"""

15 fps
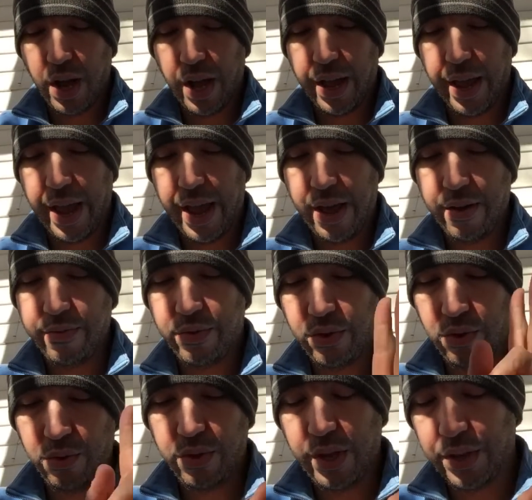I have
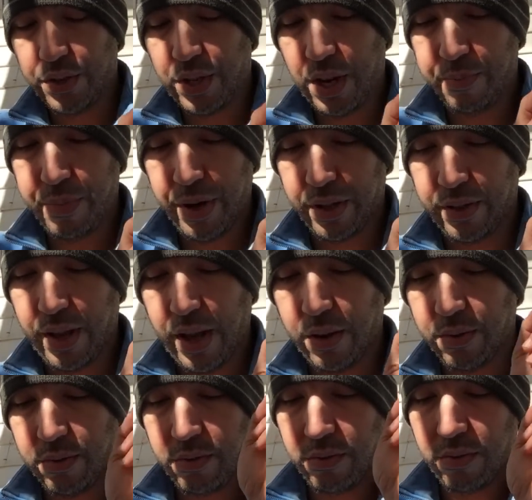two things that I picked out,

"""
"""

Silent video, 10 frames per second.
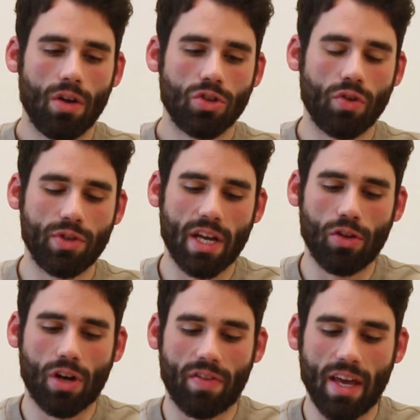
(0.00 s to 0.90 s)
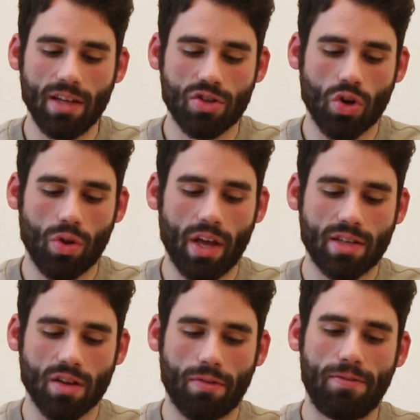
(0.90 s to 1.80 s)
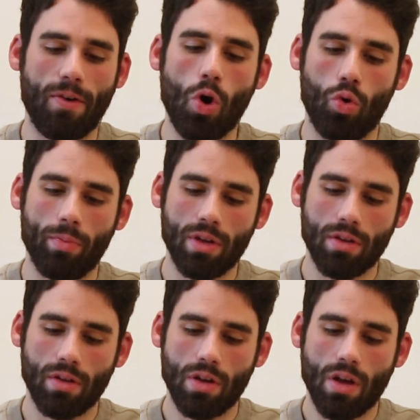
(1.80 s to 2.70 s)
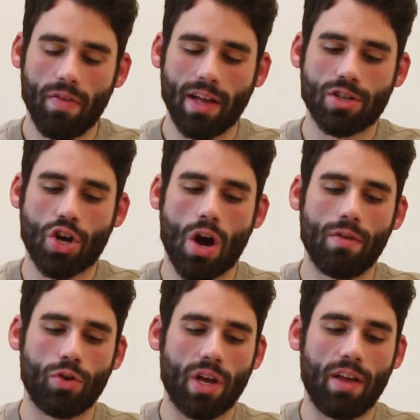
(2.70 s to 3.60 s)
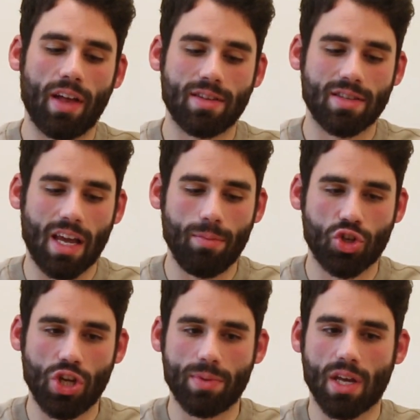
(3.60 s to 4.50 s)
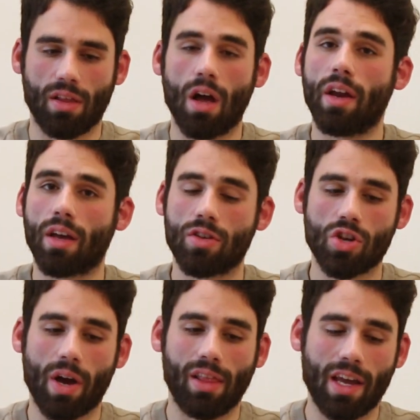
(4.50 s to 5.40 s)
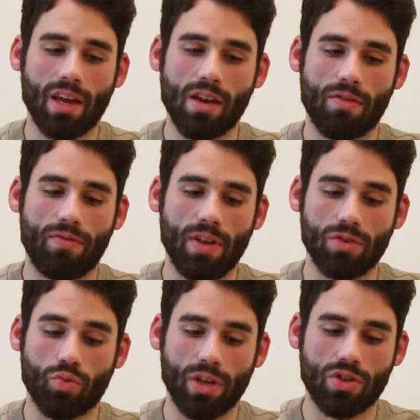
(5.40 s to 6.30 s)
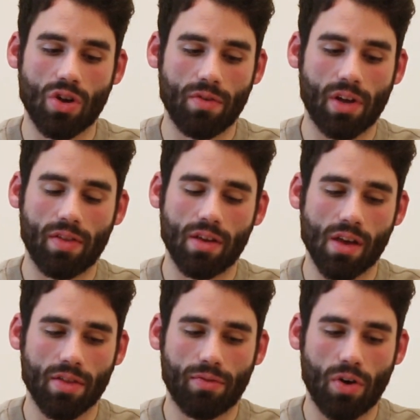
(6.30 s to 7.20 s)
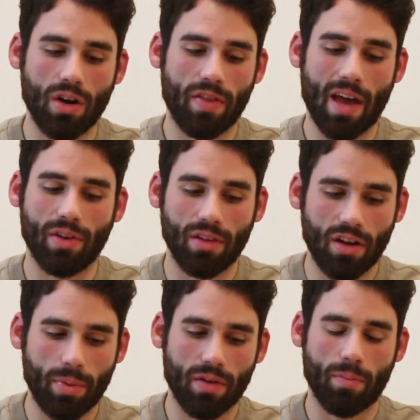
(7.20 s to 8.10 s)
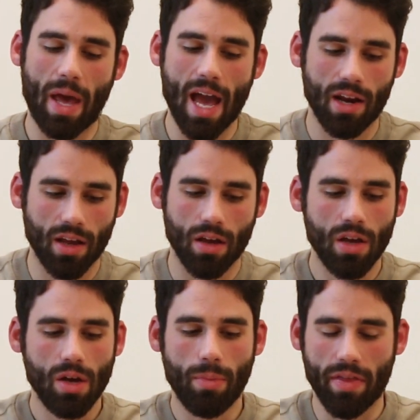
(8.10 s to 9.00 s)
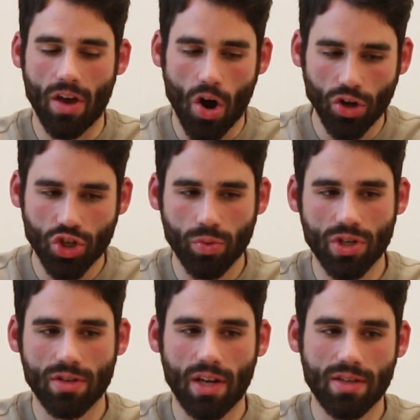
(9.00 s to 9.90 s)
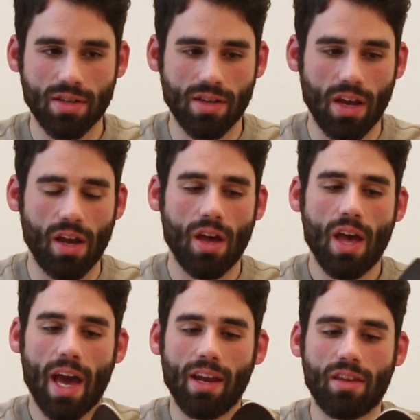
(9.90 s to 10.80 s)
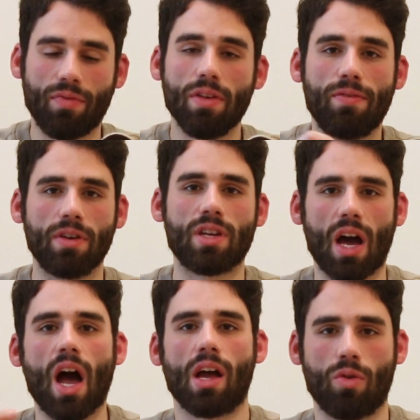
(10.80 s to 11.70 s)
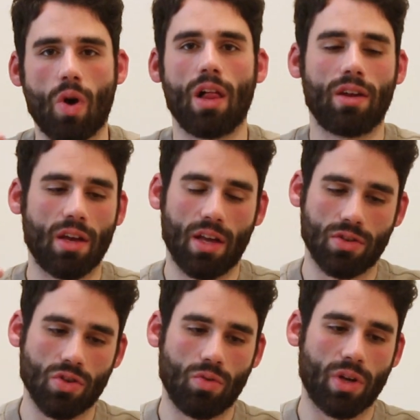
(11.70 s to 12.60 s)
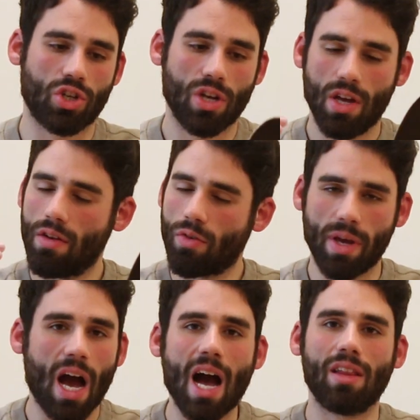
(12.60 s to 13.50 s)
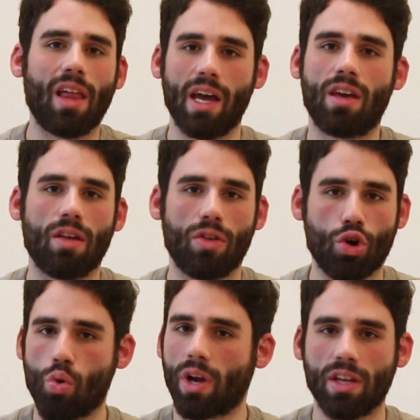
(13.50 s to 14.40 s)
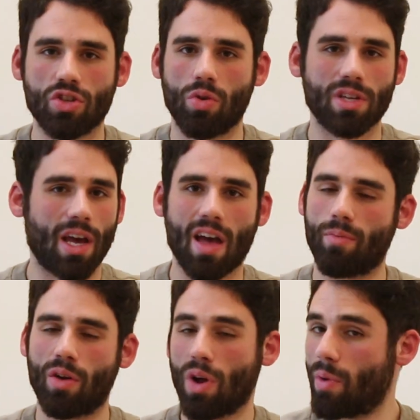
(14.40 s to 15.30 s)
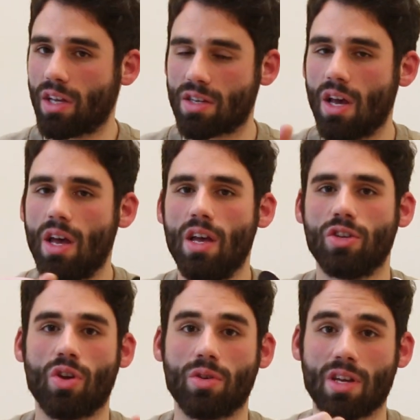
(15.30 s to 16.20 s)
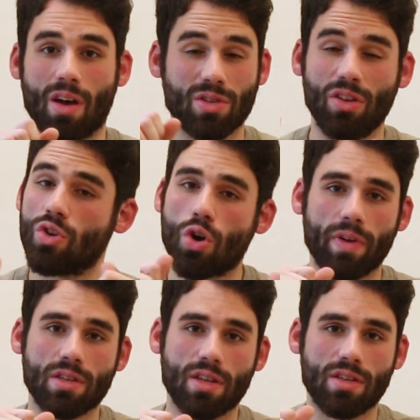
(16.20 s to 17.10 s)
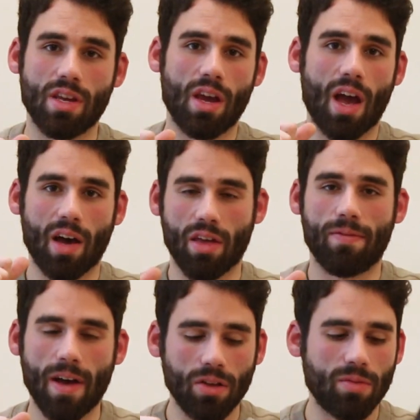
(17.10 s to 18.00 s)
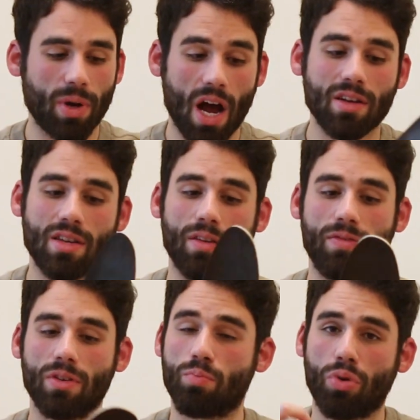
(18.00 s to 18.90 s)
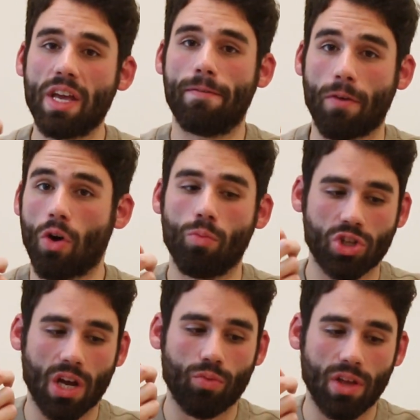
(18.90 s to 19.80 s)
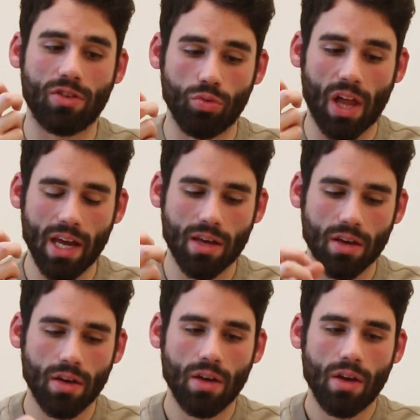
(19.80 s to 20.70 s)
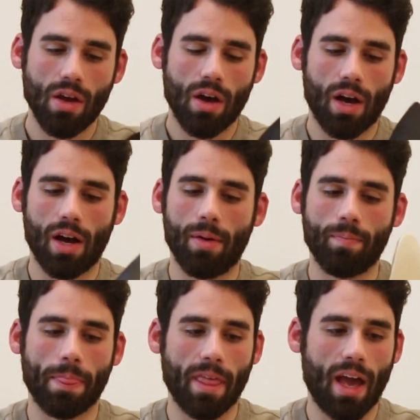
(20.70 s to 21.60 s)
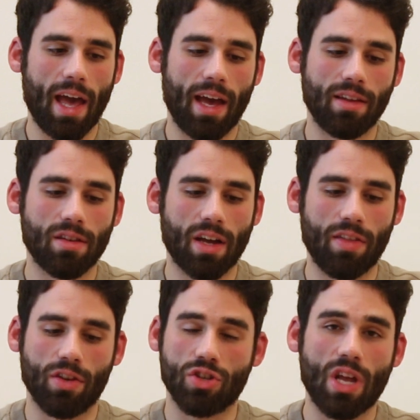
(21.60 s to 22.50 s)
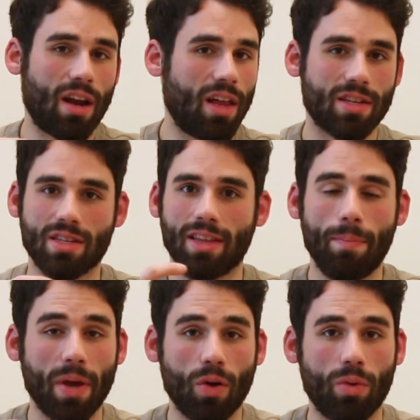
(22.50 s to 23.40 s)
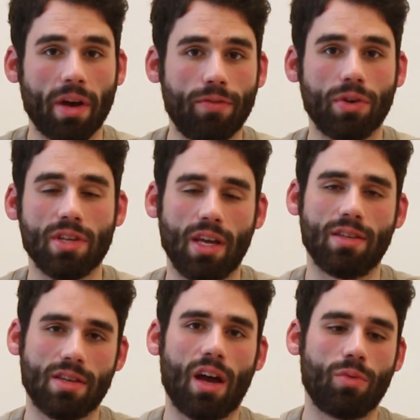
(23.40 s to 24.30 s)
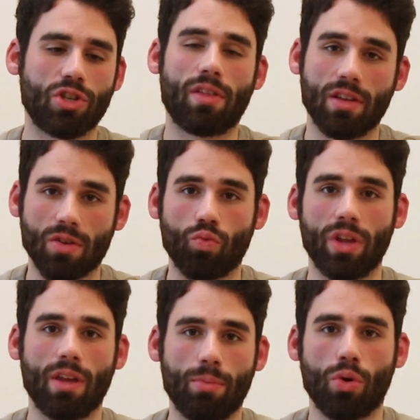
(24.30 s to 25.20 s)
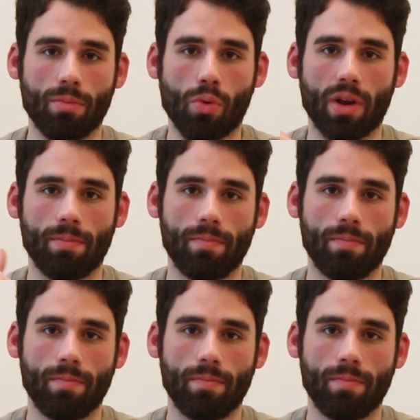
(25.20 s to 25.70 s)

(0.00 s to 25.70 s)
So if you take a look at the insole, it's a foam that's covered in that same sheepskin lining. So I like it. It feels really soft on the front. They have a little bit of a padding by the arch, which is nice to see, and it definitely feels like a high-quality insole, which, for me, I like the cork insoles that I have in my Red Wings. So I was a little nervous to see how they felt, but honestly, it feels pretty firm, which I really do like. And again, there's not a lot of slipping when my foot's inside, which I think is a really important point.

"""

> WORK ORDER:
Return the material from the line containing "(19.80 s to 20.70 s)" through the line containing "(25.20 s to 25.70 s)", exactly and in full, but without its pictures.

> ANSWER TO THIS TASK:
(19.80 s to 20.70 s)
(20.70 s to 21.60 s)
(21.60 s to 22.50 s)
(22.50 s to 23.40 s)
(23.40 s to 24.30 s)
(24.30 s to 25.20 s)
(25.20 s to 25.70 s)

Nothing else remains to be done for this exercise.